RECORDS SUPPLIED -
──────────────────────────────

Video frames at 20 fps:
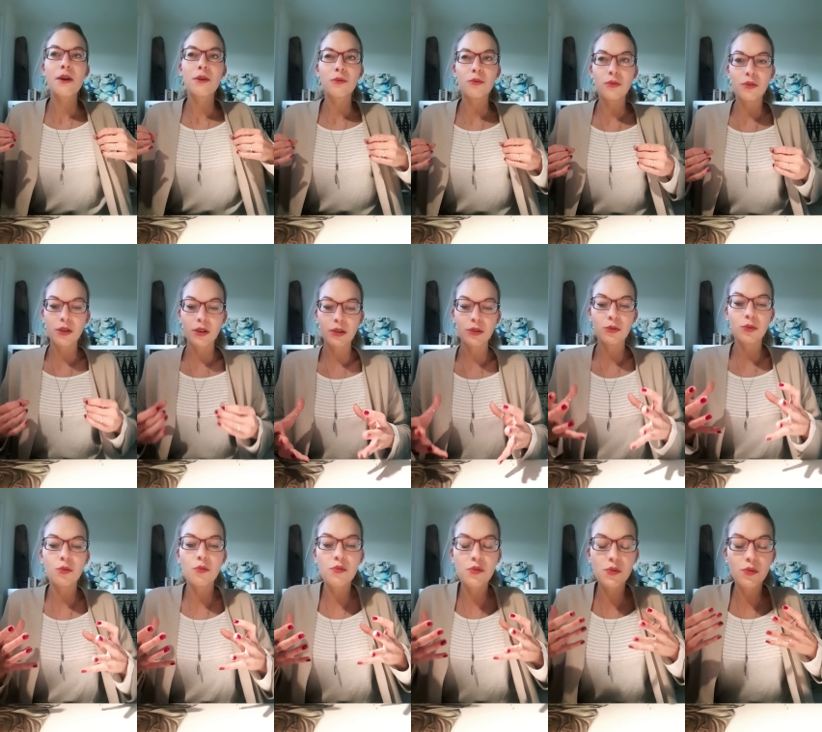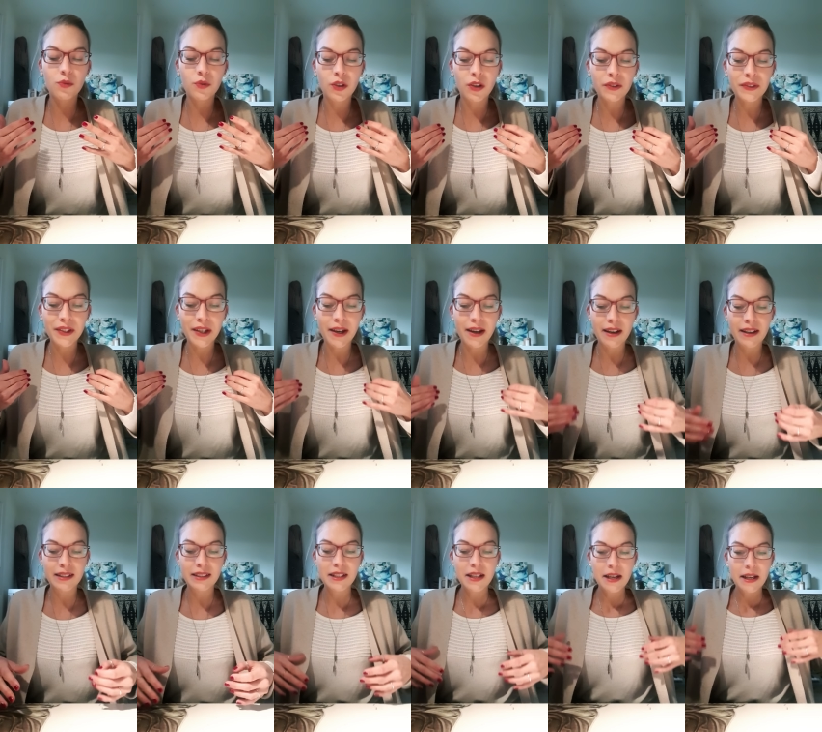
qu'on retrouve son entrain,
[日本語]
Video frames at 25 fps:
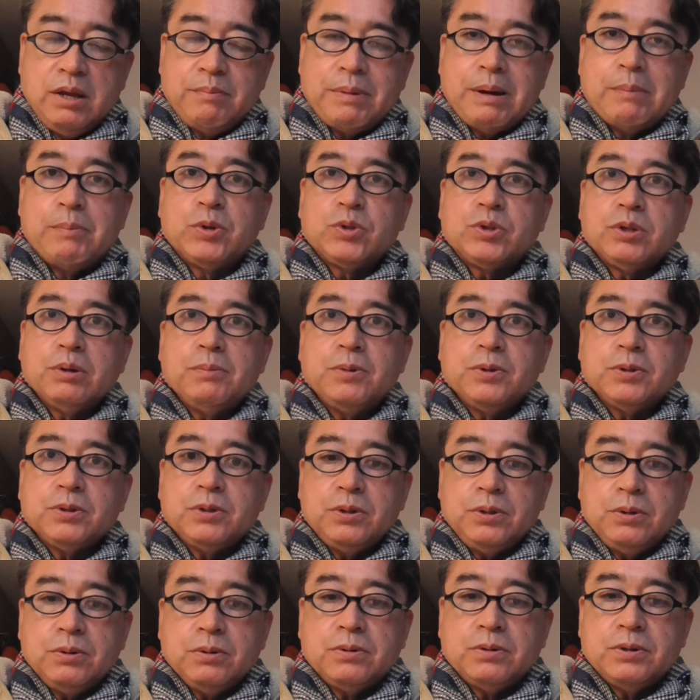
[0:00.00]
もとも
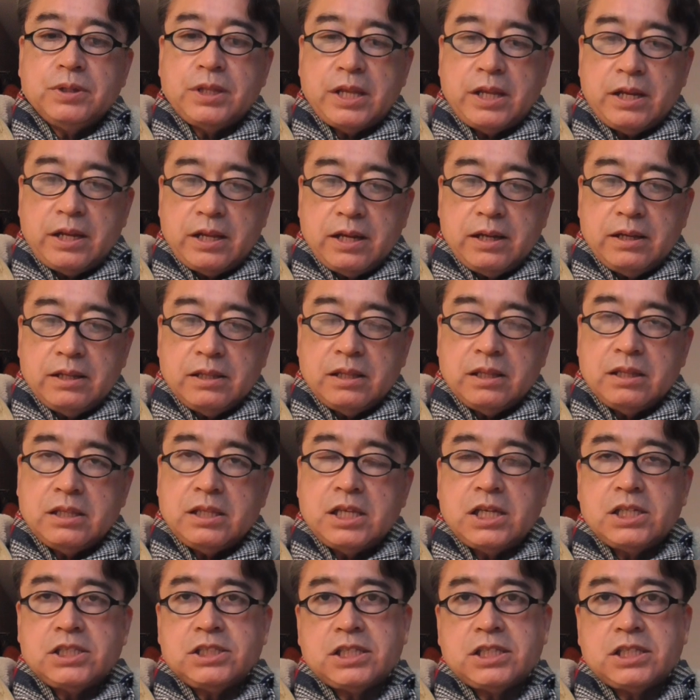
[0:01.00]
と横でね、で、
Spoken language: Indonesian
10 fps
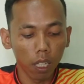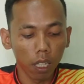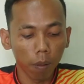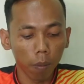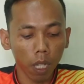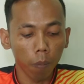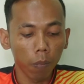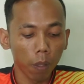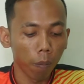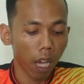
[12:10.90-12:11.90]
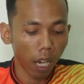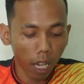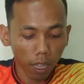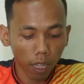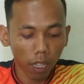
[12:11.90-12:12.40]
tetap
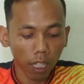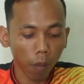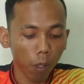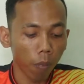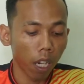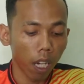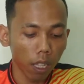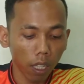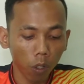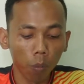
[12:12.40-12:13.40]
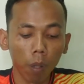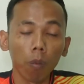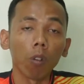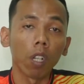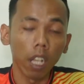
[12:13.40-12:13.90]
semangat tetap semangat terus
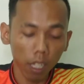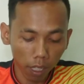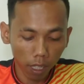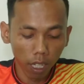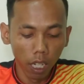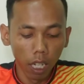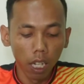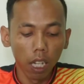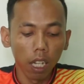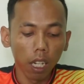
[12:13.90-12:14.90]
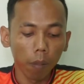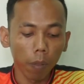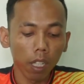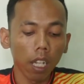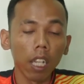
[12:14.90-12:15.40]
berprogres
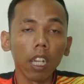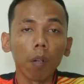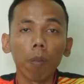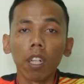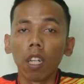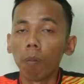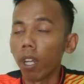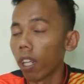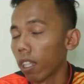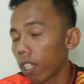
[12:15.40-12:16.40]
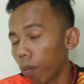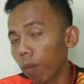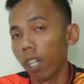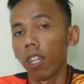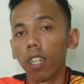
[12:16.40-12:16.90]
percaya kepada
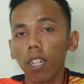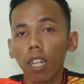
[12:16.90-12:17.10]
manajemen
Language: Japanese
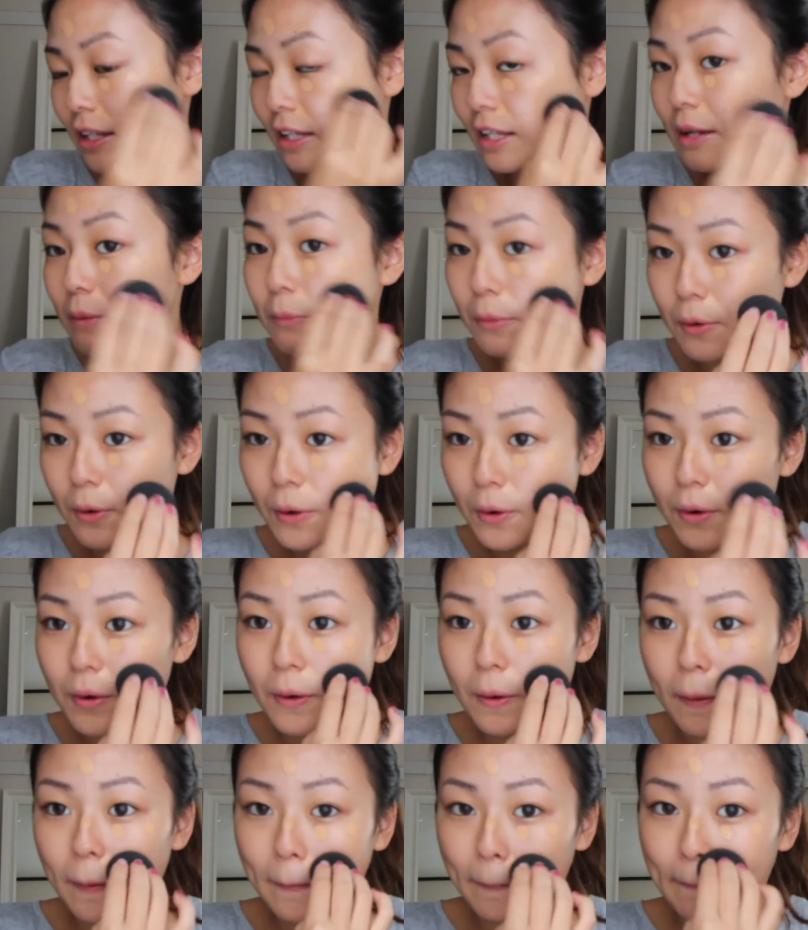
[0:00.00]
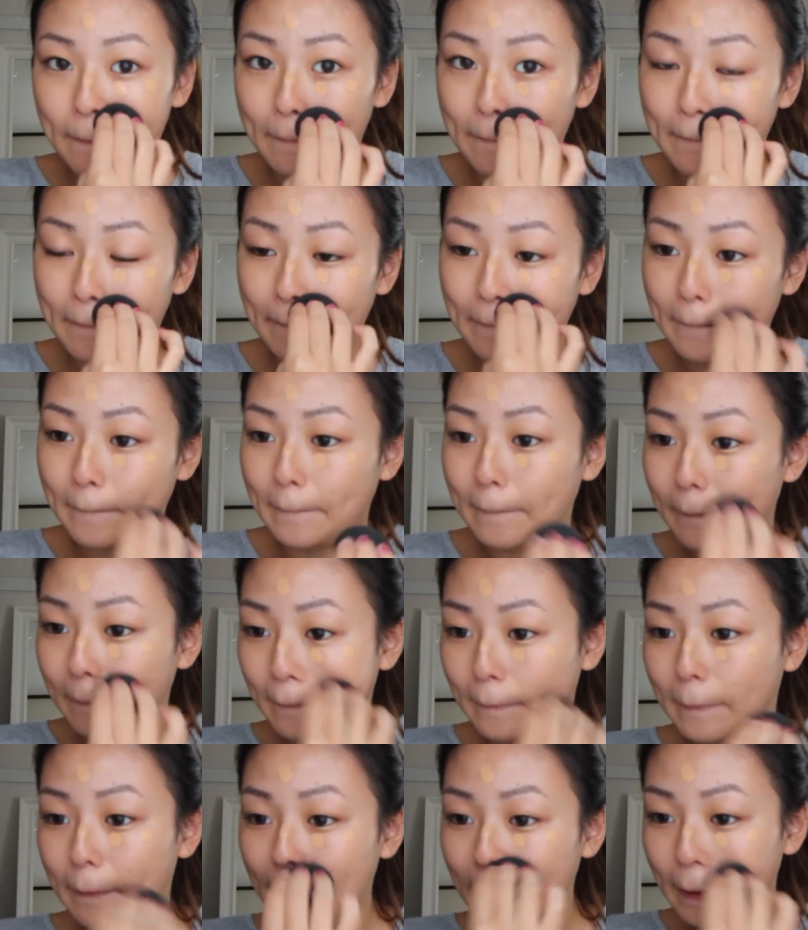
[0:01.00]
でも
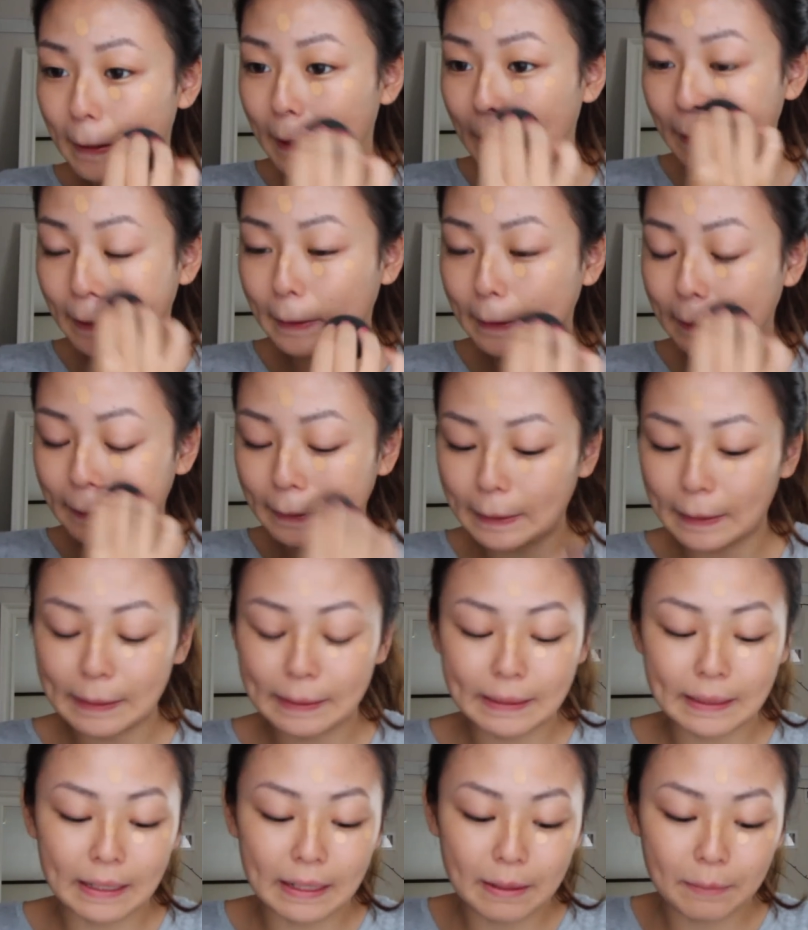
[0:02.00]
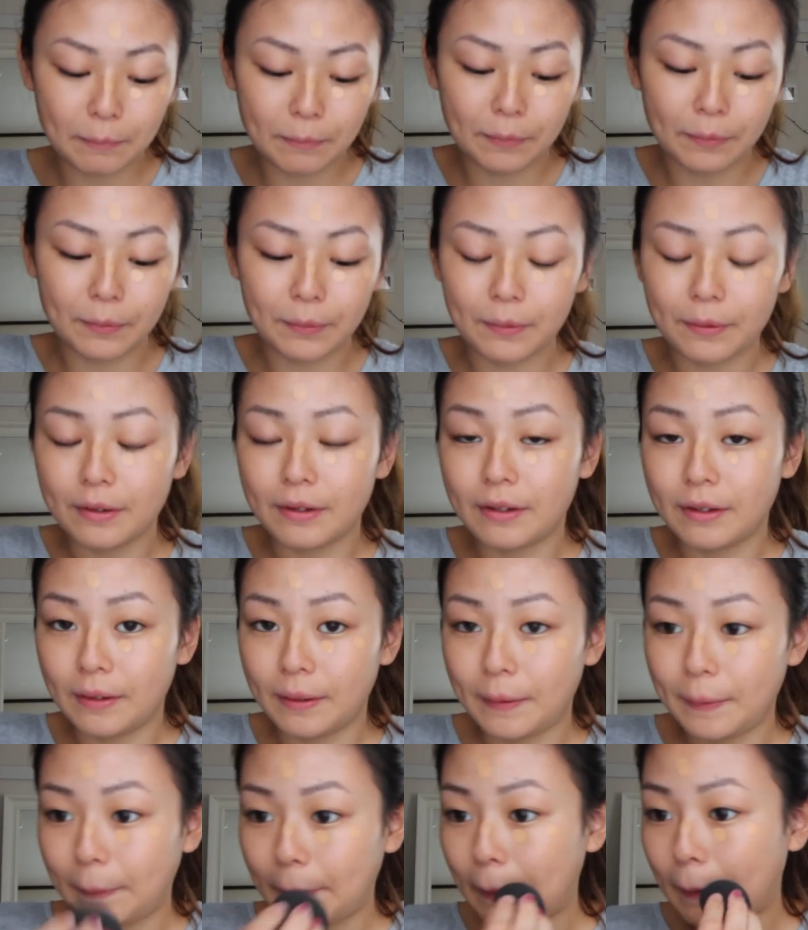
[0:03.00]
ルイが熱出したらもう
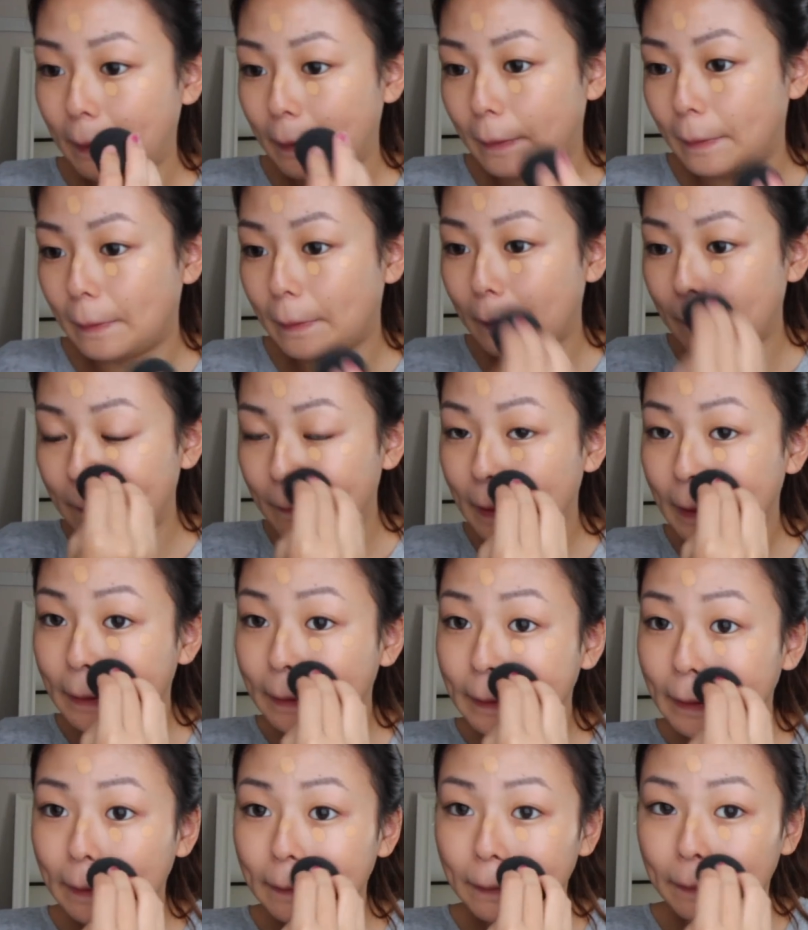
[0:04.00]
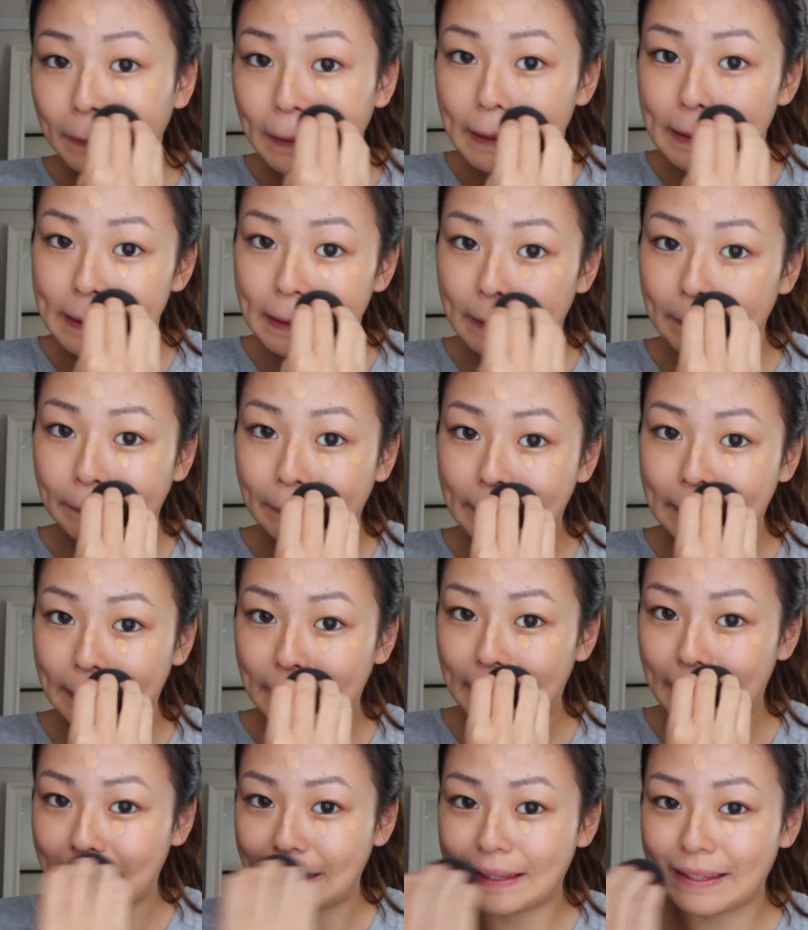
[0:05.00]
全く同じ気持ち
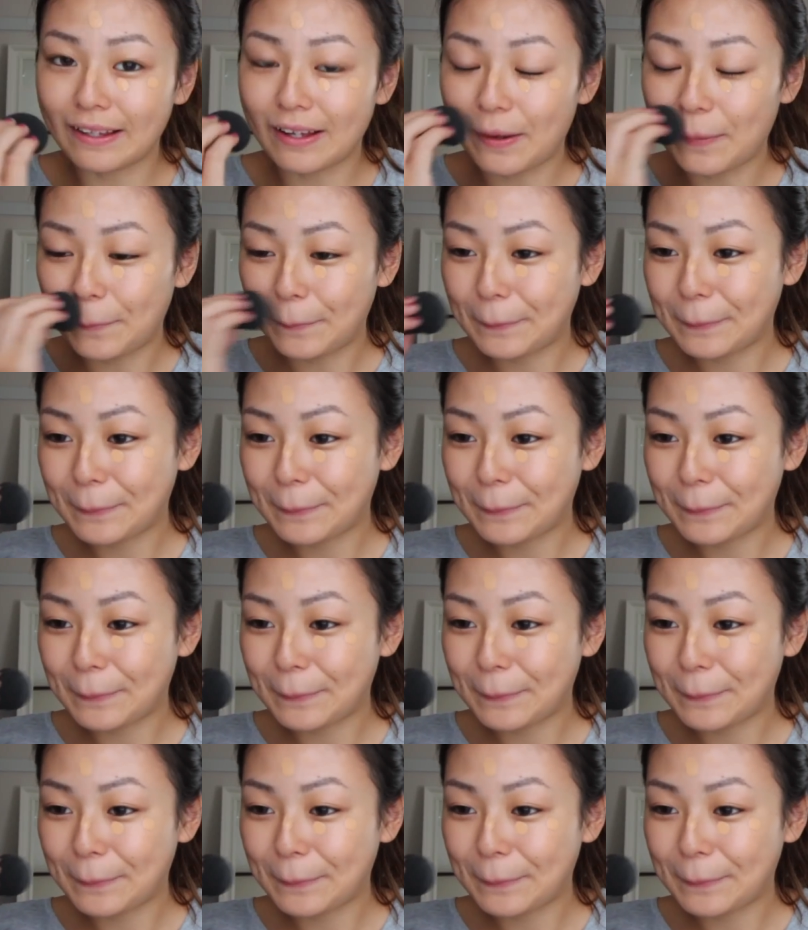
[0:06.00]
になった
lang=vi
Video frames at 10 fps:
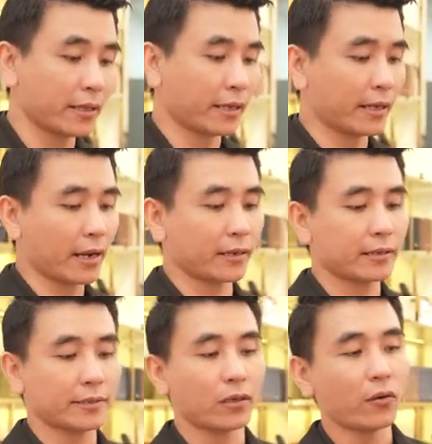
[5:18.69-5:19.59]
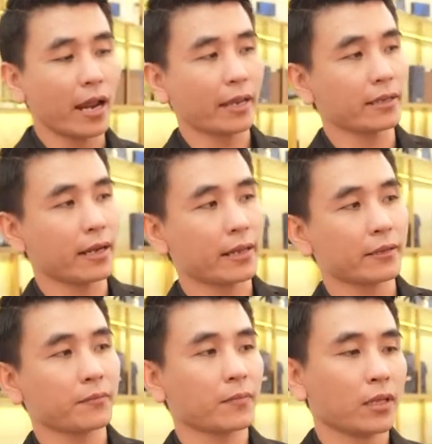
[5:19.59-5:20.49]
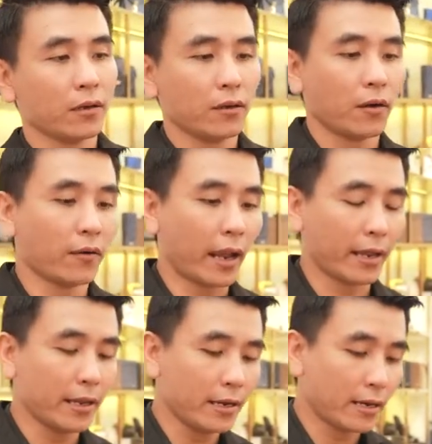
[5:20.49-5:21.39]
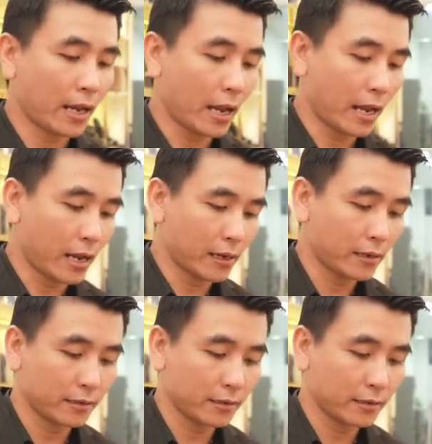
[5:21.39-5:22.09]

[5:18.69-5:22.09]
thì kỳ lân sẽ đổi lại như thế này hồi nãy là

──────────────────────────────

TASK PROMPT - Exact reproduction of the entries above is what's needed; images stay out.

EXPECTED OUTPUT -
Video frames at 20 fps:
qu'on retrouve son entrain,
[日本語]
Video frames at 25 fps:
[0:00.00]
もとも
[0:01.00]
と横でね、で、
Spoken language: Indonesian
10 fps
[12:10.90-12:11.90]
[12:11.90-12:12.40]
tetap
[12:12.40-12:13.40]
[12:13.40-12:13.90]
semangat tetap semangat terus
[12:13.90-12:14.90]
[12:14.90-12:15.40]
berprogres
[12:15.40-12:16.40]
[12:16.40-12:16.90]
percaya kepada
[12:16.90-12:17.10]
manajemen
Language: Japanese
[0:00.00]
[0:01.00]
でも
[0:02.00]
[0:03.00]
ルイが熱出したらもう
[0:04.00]
[0:05.00]
全く同じ気持ち
[0:06.00]
になった
lang=vi
Video frames at 10 fps:
[5:18.69-5:19.59]
[5:19.59-5:20.49]
[5:20.49-5:21.39]
[5:21.39-5:22.09]

[5:18.69-5:22.09]
thì kỳ lân sẽ đổi lại như thế này hồi nãy là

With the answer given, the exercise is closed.